Abstract
SummaryAgroinfiltrated Nicotiana benthamiana is a flexible and scalable platform for recombinant protein (RP) production, but its great potential is hampered by plant proteases that degrade RPs. Here, we tested 29 candidate protease inhibitors (PIs) in agroinfiltrated N. benthamiana leaves for enhancing accumulation of three unrelated RPs: glycoenzyme α‐Galactosidase; glycohormone erythropoietin (EPO); and IgG antibody VRC01. Of the previously described PIs enhancing RP accumulation, we found only cystatin SlCYS8 to be effective. We identified three additional new, unrelated PIs that enhance RP accumulation: N. benthamiana NbPR4, NbPot1 and human HsTIMP, which have been reported to inhibit cysteine, serine and metalloproteases, respectively. Remarkably, accumulation of all three RPs is enhanced by each PI similarly, suggesting that the mechanism of degradation of unrelated RPs follows a common pathway. Inhibitory functions HsTIMP and SlCYS8 are required to enhance RP accumulation, suggesting that their target proteases may degrade RPs. Different PIs additively enhance RP accumulation, but the effect of each PI is dose‐dependent. Activity‐based protein profiling (ABPP) revealed that the activities of papain‐like Cys proteases (PLCPs), Ser hydrolases (SHs) or vacuolar processing enzymes (VPEs) in leaves are unaffected upon expression of the new PIs, whereas SlCYS8 expression specifically suppresses PLCP activity only. Quantitative proteomics indicates that the three new PIs affect agroinfiltrated tissues similarly and that they all increase immune responses. NbPR4, NbPot1 and HsTIMP can be used to study plant proteases and improve RP accumulation in molecular farming.
Highlights
Molecular farming, the production of biopharmaceuticals in plants, offers speed, scalability and low risk of contamination with human pathogens when compared to insect or mammalian cell culture systems (Stoger et al, 2014)
To overcome the degradation bottleneck in molecular farming, we aimed to co-express secreted recombinant proteins (RPs) with secreted protease inhibitors (PIs)

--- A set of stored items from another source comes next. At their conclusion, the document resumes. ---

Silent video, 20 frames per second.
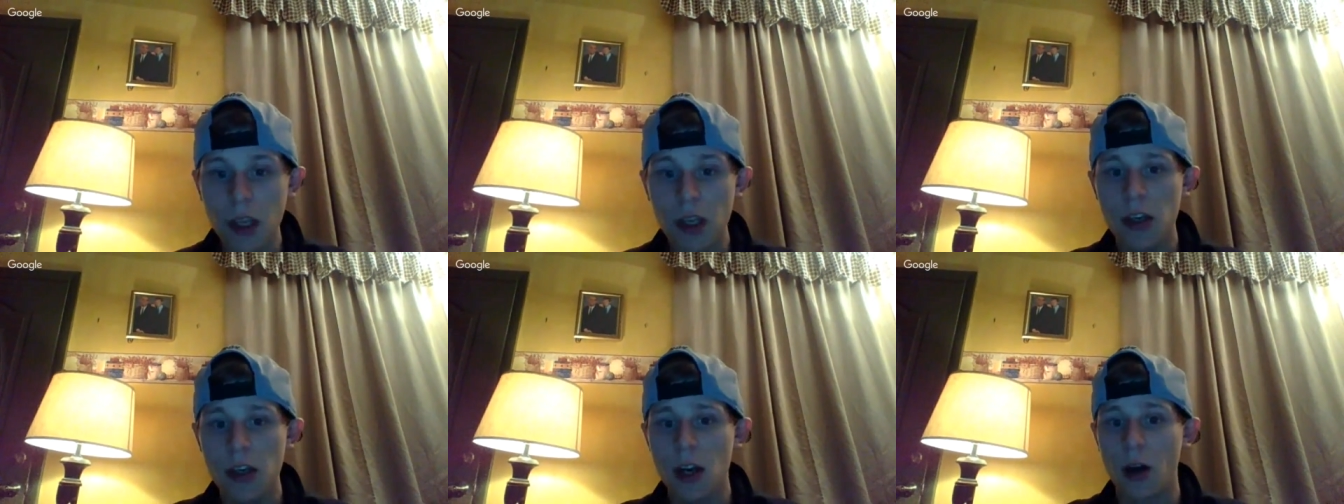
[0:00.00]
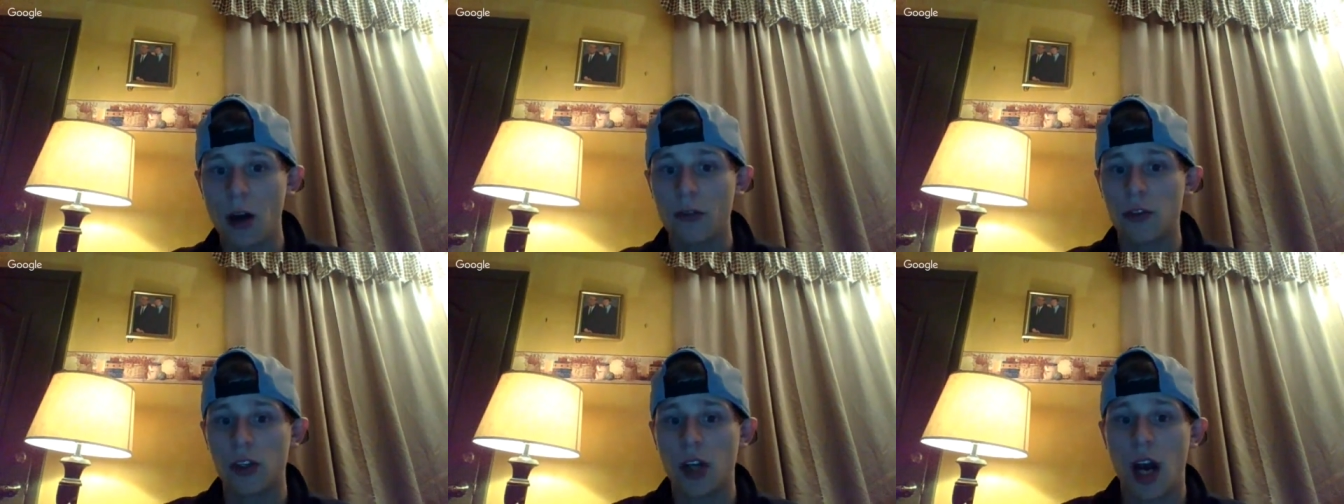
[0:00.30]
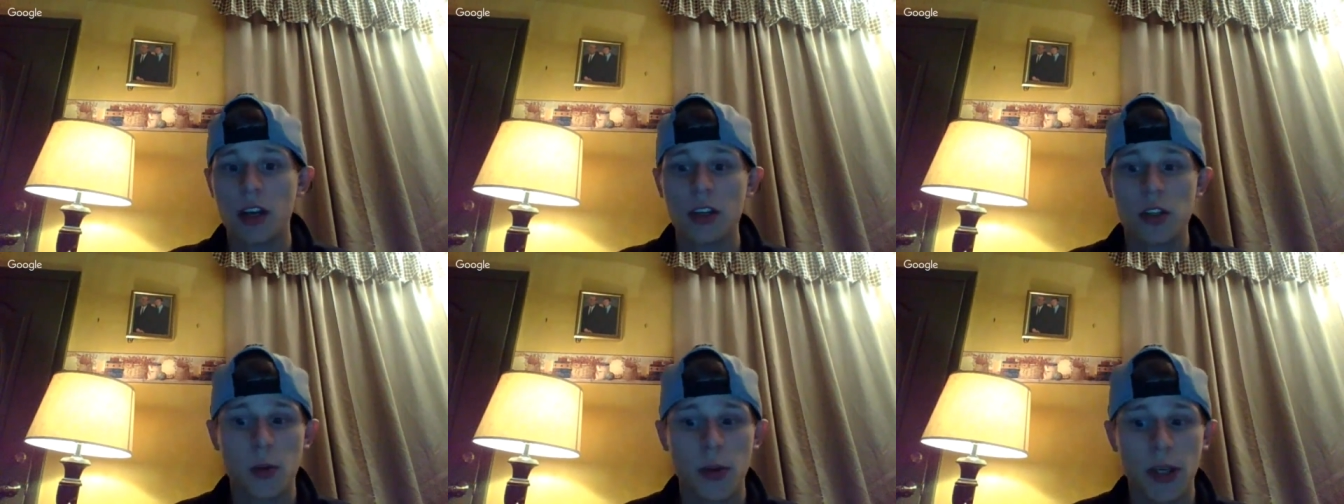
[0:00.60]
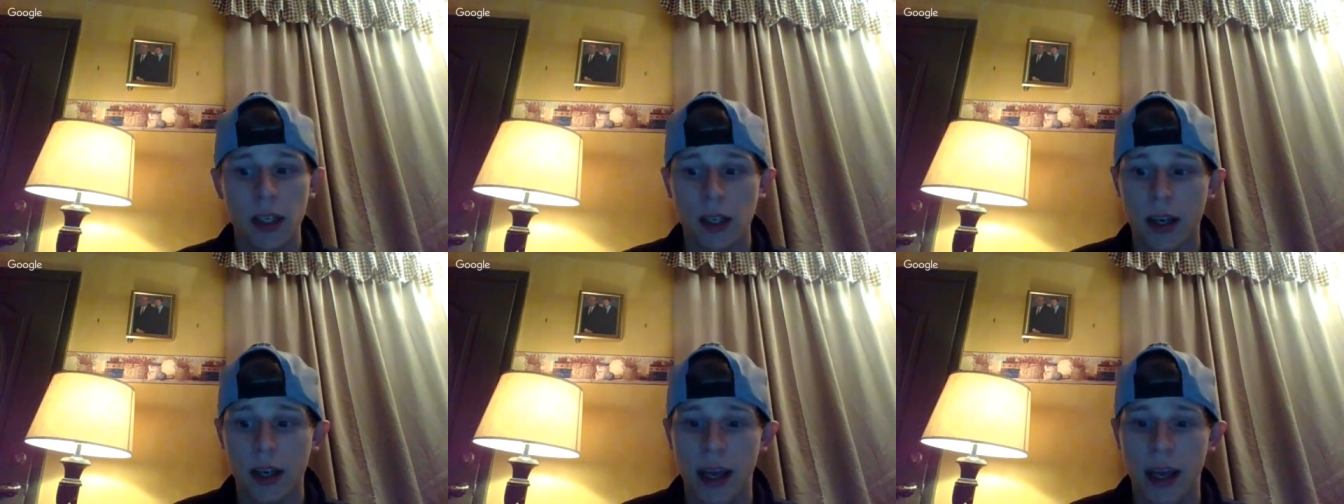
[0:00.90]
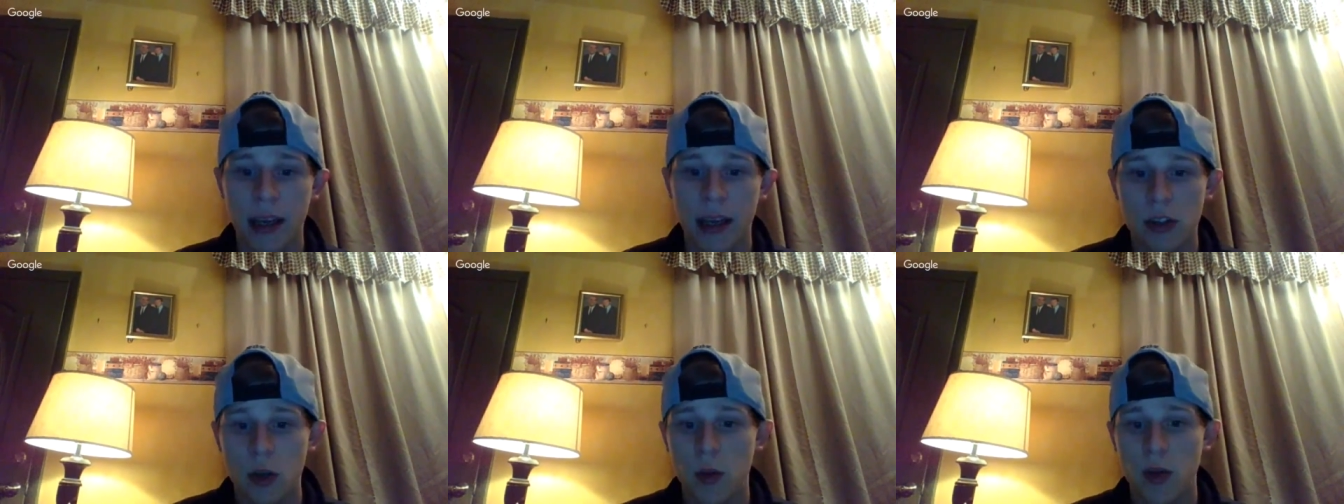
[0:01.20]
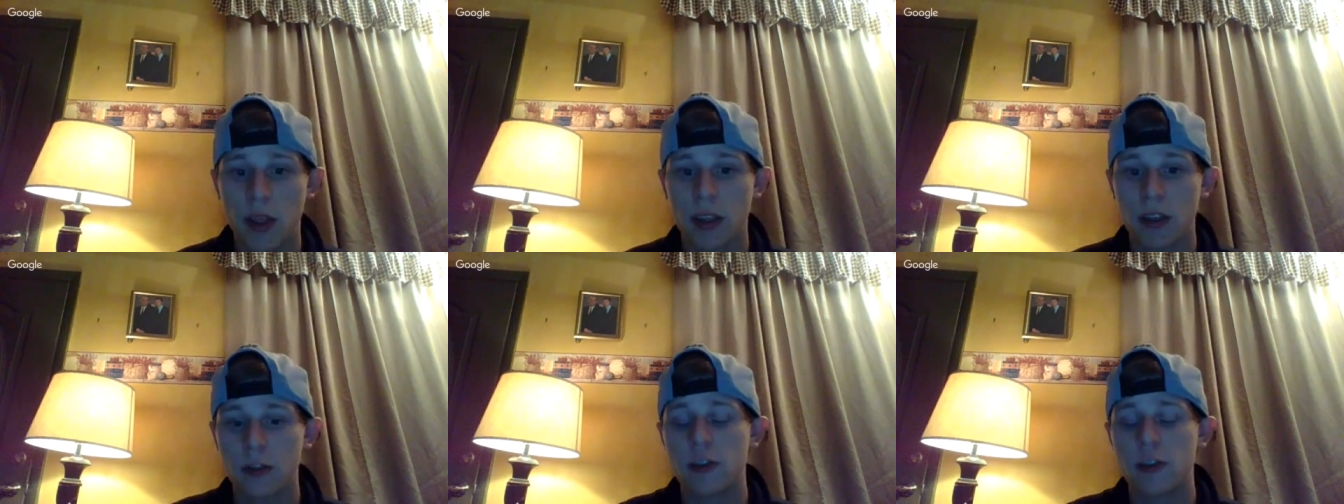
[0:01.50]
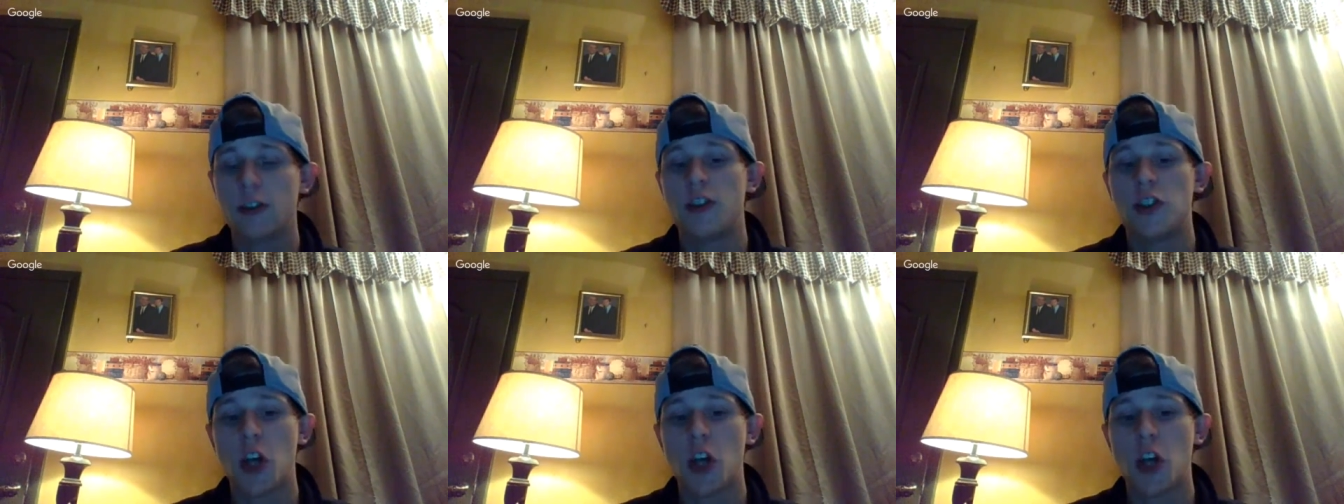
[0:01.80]
if you're not doing a
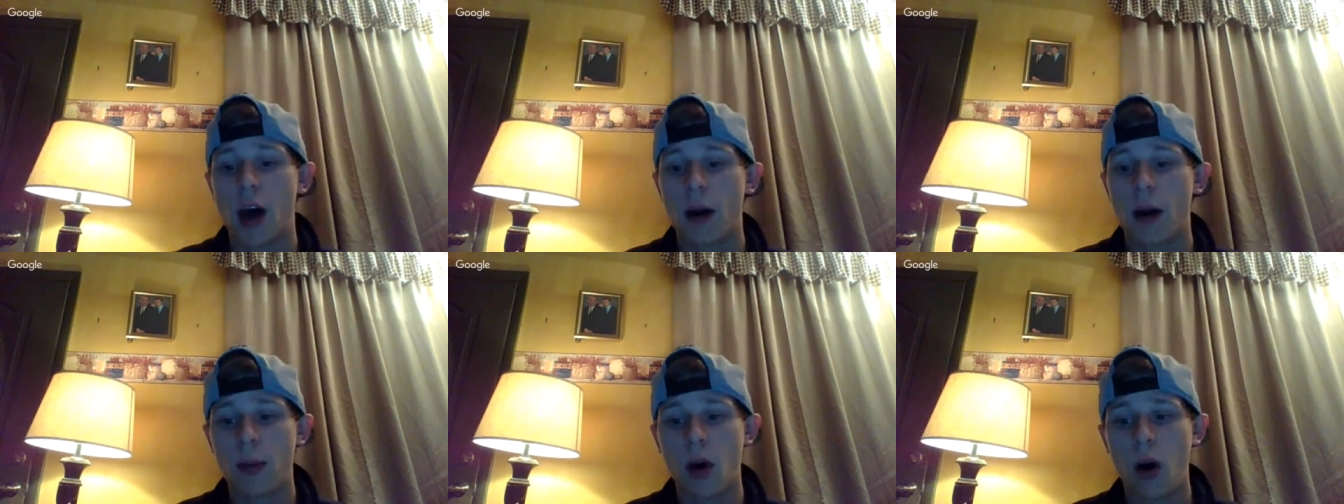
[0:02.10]
good job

We identified four endogenous PIs associated with plant immunity, reasoning that they might both inhibit proteases and enhance plant fitness during interaction with A. tumefaciens
Summary
The production of biopharmaceuticals in plants, offers speed, scalability and low risk of contamination with human pathogens when compared to insect or mammalian cell culture systems (Stoger et al, 2014). N. benthamiana leaves can be genetically modified by infiltration with disarmed Agrobacterium tumefaciens (Agrobacterium) carrying gene(s) of interest on the transfer DNA (T-DNA) of binary plasmid(s) (Bevan, 1984). Agrobacterium delivers the T-DNA to the plant nucleus, allowing foreign genes to be transiently expressed. Co-expression of several transgenes is achieved by mixing Agrobacterium cultures delivering different transgenes before agroinfiltration. Agroinfiltration-mediated protein expression can deliver ten million doses of the latest influenza vaccine within 6 weeks (Pillet et al, 2016). To maximize efficacy and limit immunogenicity, biopharmaceuticals like ZMapp are produced with humanized N-glycans in the secretory pathway of genetically engineered N. benthamiana (Castilho et al, 2014; Schoberer and Strasser, 2017)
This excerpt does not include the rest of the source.